18. The method according to claim 1, wherein the identity recognition method is applied to a resource transfer scenario, and obtaining the target image comprises:
obtaining a resource transfer request, and invoking an image acquisition device to acquire a target image of an object intended to perform resource transfer, the target image comprising a palm image of the object intended to perform resource transfer; and
the method further comprises:
performing a resource transfer operation based on the resource transfer request when the identity recognition result indicates that identity recognition of the object intended to perform resource transfer succeeds.

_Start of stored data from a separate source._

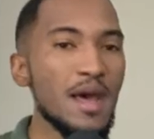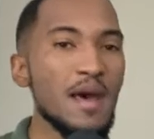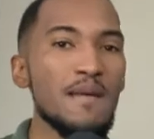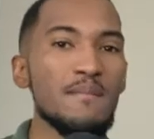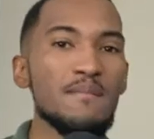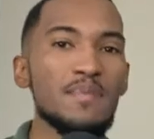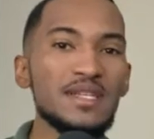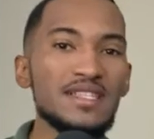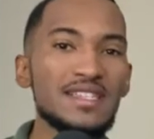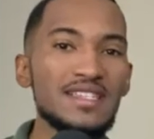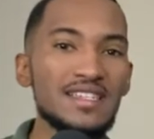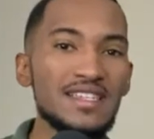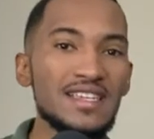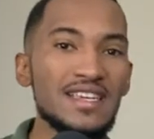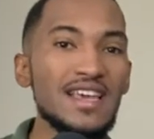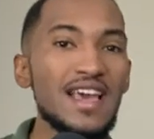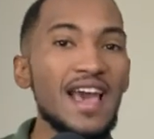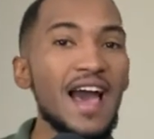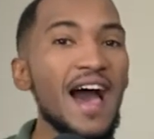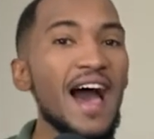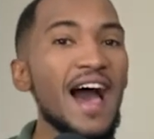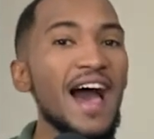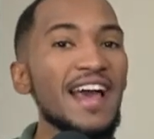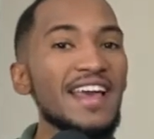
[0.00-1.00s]
But see,
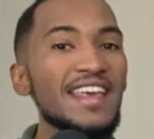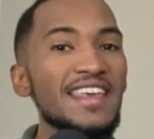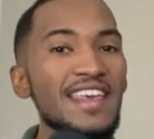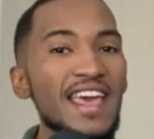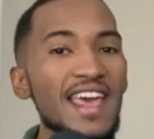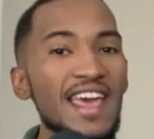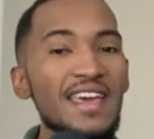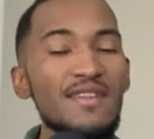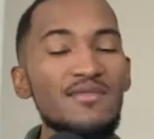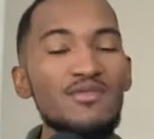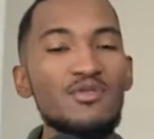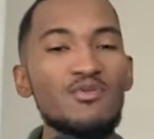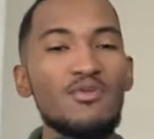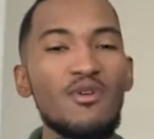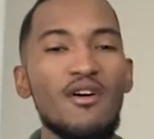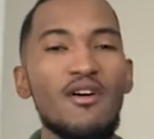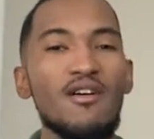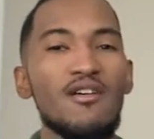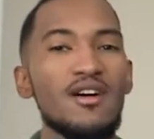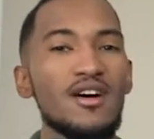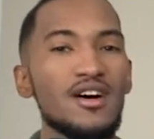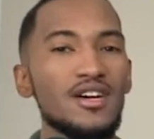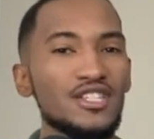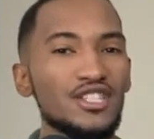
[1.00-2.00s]
I gave you
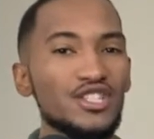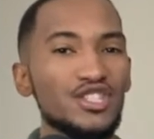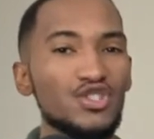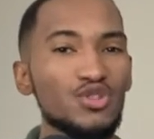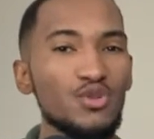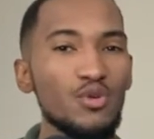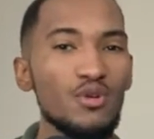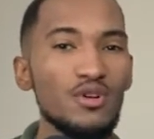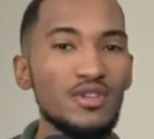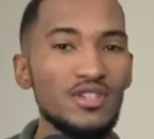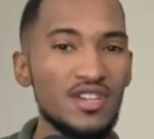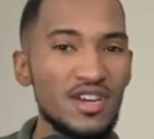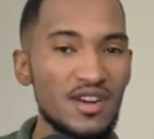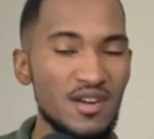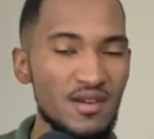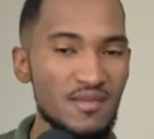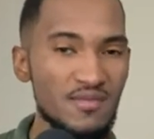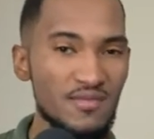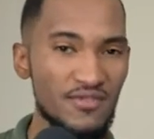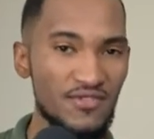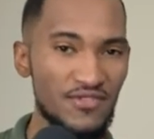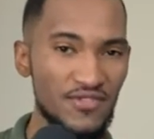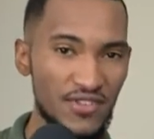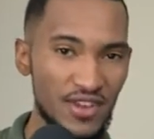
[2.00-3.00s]
all a
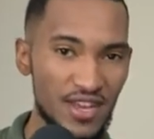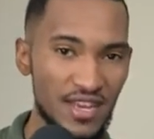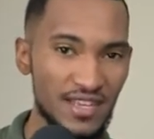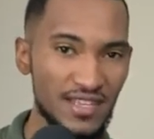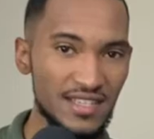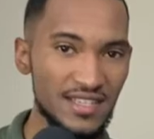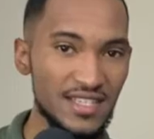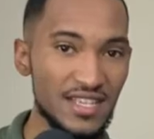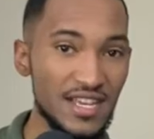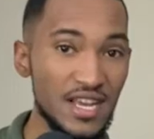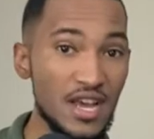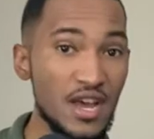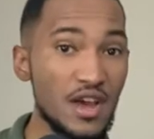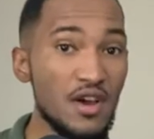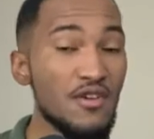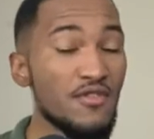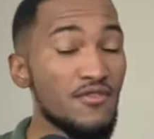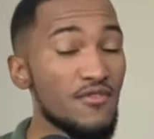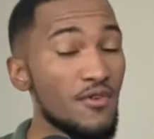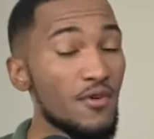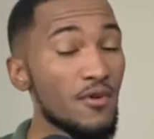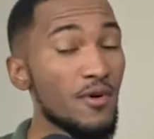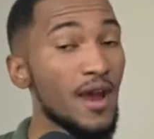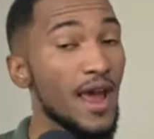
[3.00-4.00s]
short-term fix
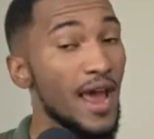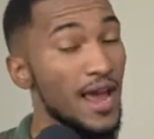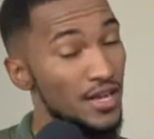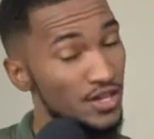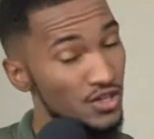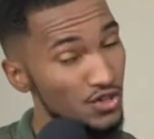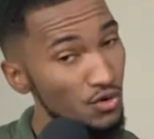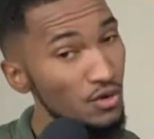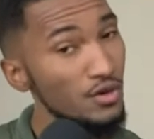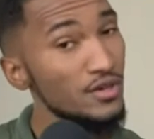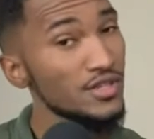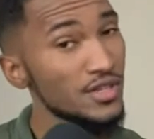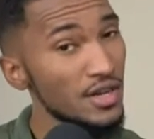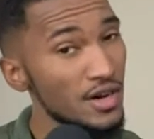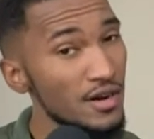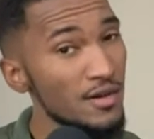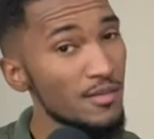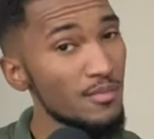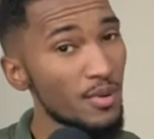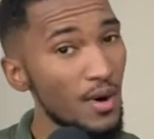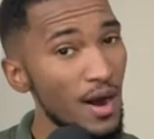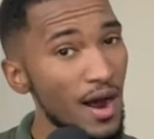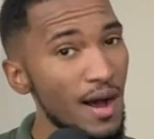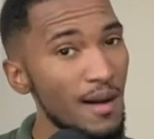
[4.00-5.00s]
for a short-term
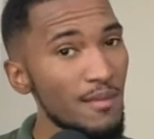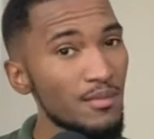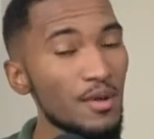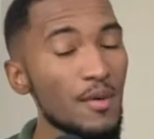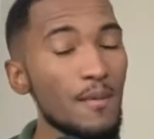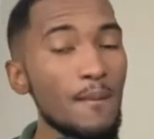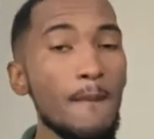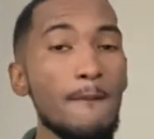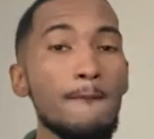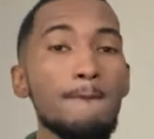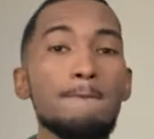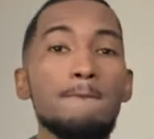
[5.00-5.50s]
problem,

19. A computer device, comprising one or more processors and a memory containing a computer program that, when being executed, causes the one or more processors to perform:
obtaining a target image, the target image comprising an image formed from at least a part of a target object;
extracting a color feature of the target image;
recognizing, based on the color feature of the target image, a target environmental category corresponding to the target image, different environmental categories being configured for characterizing different ambient light scenarios; and
obtaining, based on the target environmental category, a target identity recognition algorithm matching the target image, and performing identity recognition on the target image based on the target identity recognition algorithm, to obtain an identity recognition result of the target object, different environmental categories corresponding to different identity recognition algorithms.
20. A non-transitory computer-readable storage medium containing a computer program that, when being executed, causes at least one processor to perform:
obtaining a target image, the target image comprising an image formed from at least a part of a target object;
extracting a color feature of the target image;
recognizing, based on the color feature of the target image, a target environmental category corresponding to the target image, different environmental categories being configured for characterizing different ambient light scenarios; and
obtaining, based on the target environmental category, a target identity recognition algorithm matching the target image, and performing identity recognition on the target image based on the target identity recognition algorithm, to obtain an identity recognition result of the target object, different environmental categories corresponding to different identity recognition algorithms.